**REQUIRED WORK**
Only the lines from the first line of the material below to the line containing "[0:03.60-0:04.50]", inclusive, should be copied, each exactly as written.

**DATA SUPPLIED**
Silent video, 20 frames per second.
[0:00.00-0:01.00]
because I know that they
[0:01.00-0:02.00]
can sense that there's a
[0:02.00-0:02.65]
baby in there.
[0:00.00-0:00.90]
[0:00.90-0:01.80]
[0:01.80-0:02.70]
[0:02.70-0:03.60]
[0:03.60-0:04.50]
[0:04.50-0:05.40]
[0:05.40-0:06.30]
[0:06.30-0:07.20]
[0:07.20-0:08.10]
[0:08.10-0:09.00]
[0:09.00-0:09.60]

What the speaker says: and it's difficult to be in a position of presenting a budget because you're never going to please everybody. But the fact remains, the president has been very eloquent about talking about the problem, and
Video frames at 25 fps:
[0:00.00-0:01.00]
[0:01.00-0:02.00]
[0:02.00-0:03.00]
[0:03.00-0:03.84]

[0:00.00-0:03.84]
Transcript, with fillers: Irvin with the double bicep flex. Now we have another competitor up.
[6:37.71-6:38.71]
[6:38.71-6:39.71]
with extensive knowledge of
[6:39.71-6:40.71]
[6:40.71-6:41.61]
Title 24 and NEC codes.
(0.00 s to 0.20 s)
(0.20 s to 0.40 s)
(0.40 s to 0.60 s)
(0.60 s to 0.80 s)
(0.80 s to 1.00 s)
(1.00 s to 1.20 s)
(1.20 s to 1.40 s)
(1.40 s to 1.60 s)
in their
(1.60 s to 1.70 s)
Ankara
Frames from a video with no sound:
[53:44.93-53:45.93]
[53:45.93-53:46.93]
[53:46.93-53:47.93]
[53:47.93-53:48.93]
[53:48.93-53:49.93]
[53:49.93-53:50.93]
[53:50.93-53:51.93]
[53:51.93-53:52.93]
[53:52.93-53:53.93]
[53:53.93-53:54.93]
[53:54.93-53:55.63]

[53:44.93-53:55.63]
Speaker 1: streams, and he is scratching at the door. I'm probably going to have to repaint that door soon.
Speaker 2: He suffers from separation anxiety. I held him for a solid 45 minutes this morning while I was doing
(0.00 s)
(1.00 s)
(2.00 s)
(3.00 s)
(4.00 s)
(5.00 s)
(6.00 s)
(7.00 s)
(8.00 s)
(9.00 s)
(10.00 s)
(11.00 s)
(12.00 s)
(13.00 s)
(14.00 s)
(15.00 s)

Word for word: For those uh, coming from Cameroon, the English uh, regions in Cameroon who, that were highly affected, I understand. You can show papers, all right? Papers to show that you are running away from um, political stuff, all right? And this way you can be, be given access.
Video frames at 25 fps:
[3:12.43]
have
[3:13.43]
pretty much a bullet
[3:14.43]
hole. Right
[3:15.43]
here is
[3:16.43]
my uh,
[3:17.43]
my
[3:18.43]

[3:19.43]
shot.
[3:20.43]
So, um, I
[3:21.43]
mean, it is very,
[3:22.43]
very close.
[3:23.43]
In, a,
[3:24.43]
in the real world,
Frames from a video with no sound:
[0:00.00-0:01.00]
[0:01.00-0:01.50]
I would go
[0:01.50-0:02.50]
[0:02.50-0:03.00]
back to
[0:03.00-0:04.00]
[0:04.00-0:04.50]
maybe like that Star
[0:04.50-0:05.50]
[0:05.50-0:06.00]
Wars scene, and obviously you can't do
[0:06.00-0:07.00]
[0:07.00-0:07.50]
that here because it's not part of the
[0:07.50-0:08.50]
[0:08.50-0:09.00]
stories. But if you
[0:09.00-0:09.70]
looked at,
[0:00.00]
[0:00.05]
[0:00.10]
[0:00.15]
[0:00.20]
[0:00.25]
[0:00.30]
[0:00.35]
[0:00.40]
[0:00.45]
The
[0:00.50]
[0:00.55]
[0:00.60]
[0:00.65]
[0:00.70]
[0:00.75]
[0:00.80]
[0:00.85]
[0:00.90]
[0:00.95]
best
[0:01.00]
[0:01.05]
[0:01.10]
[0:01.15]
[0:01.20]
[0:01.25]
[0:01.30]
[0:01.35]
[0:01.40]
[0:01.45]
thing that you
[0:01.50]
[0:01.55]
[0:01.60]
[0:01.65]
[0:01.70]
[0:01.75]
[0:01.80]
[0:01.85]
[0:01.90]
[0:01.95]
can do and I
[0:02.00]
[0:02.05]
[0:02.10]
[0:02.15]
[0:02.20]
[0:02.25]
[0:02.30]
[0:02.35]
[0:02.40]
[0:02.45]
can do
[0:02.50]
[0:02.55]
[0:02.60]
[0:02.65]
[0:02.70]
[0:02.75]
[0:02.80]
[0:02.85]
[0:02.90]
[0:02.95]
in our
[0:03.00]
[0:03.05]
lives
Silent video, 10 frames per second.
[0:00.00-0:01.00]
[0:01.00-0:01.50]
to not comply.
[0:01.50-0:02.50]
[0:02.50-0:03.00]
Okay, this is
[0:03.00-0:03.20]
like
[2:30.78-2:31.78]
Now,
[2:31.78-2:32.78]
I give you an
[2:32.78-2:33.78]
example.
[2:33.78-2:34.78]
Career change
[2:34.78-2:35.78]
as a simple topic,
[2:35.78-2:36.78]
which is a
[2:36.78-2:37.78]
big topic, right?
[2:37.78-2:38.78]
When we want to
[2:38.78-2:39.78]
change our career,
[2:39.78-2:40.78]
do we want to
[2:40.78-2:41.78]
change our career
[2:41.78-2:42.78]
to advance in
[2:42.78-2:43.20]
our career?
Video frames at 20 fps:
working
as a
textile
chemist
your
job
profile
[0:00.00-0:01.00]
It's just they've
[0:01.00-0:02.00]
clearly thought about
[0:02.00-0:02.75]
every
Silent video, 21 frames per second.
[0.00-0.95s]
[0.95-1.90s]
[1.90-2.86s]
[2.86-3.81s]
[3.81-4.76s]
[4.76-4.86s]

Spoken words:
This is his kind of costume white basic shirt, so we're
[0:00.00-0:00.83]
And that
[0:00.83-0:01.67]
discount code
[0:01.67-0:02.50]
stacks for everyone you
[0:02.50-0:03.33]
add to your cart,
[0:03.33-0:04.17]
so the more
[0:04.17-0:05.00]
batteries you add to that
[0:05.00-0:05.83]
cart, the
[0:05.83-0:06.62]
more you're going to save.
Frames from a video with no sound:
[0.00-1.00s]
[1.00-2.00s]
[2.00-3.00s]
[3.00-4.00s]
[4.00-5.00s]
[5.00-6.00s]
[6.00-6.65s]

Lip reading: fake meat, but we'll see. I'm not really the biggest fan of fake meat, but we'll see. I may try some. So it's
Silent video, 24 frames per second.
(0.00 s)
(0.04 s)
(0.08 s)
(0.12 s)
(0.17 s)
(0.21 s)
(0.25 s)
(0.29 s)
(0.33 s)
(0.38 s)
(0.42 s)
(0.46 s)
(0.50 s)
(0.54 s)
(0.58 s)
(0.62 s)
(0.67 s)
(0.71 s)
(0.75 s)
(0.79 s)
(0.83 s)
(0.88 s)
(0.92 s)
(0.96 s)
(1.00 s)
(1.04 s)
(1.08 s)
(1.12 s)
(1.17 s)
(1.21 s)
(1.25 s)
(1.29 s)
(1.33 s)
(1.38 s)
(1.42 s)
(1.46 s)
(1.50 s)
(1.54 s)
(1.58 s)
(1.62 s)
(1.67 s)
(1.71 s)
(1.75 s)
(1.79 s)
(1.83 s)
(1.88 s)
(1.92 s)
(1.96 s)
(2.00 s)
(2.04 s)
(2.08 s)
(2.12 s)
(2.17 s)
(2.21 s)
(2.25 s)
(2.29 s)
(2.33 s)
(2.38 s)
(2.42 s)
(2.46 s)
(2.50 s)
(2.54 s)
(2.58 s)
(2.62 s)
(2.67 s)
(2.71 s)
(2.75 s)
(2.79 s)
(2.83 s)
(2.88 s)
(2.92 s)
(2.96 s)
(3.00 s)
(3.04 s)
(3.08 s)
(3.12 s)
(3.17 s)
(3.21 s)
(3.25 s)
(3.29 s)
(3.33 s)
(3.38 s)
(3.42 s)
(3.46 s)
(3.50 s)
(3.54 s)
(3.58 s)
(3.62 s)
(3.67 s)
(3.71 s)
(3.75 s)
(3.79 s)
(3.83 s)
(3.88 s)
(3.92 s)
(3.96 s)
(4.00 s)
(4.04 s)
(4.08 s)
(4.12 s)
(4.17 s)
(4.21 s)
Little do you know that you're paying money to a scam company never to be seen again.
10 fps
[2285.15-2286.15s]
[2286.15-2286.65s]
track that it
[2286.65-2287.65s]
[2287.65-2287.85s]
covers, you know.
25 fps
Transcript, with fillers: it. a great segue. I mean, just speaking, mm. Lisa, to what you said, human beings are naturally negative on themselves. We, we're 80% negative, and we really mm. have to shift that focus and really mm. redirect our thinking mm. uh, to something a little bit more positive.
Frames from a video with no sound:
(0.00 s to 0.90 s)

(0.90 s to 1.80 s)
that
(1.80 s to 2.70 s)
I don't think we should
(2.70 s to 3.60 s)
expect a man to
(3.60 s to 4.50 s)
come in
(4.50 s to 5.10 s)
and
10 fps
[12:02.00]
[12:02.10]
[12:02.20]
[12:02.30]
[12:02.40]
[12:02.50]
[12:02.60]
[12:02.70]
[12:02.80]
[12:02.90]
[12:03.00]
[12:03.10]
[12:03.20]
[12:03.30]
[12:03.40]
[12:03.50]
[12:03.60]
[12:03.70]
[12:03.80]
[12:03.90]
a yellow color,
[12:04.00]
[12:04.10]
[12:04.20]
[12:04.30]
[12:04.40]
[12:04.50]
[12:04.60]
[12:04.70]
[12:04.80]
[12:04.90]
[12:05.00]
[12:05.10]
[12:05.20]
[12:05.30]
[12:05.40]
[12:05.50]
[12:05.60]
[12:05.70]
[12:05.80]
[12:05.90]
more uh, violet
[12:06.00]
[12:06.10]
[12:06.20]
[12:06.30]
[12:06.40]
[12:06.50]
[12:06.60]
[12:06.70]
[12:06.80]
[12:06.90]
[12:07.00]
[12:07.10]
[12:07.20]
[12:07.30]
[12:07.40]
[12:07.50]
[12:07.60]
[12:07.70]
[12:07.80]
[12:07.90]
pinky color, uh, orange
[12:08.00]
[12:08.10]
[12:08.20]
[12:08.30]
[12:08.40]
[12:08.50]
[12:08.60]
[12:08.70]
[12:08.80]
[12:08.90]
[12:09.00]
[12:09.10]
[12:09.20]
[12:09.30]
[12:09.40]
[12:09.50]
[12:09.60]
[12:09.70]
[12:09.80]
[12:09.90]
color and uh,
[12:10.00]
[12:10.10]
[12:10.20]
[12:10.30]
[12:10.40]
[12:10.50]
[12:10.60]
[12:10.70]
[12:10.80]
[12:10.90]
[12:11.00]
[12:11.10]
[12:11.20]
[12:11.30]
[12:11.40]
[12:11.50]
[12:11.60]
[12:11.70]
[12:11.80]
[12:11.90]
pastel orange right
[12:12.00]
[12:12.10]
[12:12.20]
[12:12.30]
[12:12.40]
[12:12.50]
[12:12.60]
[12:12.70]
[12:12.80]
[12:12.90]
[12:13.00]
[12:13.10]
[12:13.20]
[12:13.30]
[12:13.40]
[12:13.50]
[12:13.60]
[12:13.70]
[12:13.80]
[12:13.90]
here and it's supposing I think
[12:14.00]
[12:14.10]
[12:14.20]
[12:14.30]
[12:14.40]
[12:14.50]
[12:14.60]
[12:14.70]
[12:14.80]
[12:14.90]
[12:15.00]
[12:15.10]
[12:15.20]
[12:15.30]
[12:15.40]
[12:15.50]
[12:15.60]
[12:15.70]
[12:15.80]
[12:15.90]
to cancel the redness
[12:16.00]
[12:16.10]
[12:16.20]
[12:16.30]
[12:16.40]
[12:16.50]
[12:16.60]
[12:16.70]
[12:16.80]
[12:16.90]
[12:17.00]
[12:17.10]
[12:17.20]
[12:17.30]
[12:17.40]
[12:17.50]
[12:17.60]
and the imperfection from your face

**SOLUTION TO THIS TASK**
Silent video, 20 frames per second.
[0:00.00-0:01.00]
because I know that they
[0:01.00-0:02.00]
can sense that there's a
[0:02.00-0:02.65]
baby in there.
[0:00.00-0:00.90]
[0:00.90-0:01.80]
[0:01.80-0:02.70]
[0:02.70-0:03.60]
[0:03.60-0:04.50]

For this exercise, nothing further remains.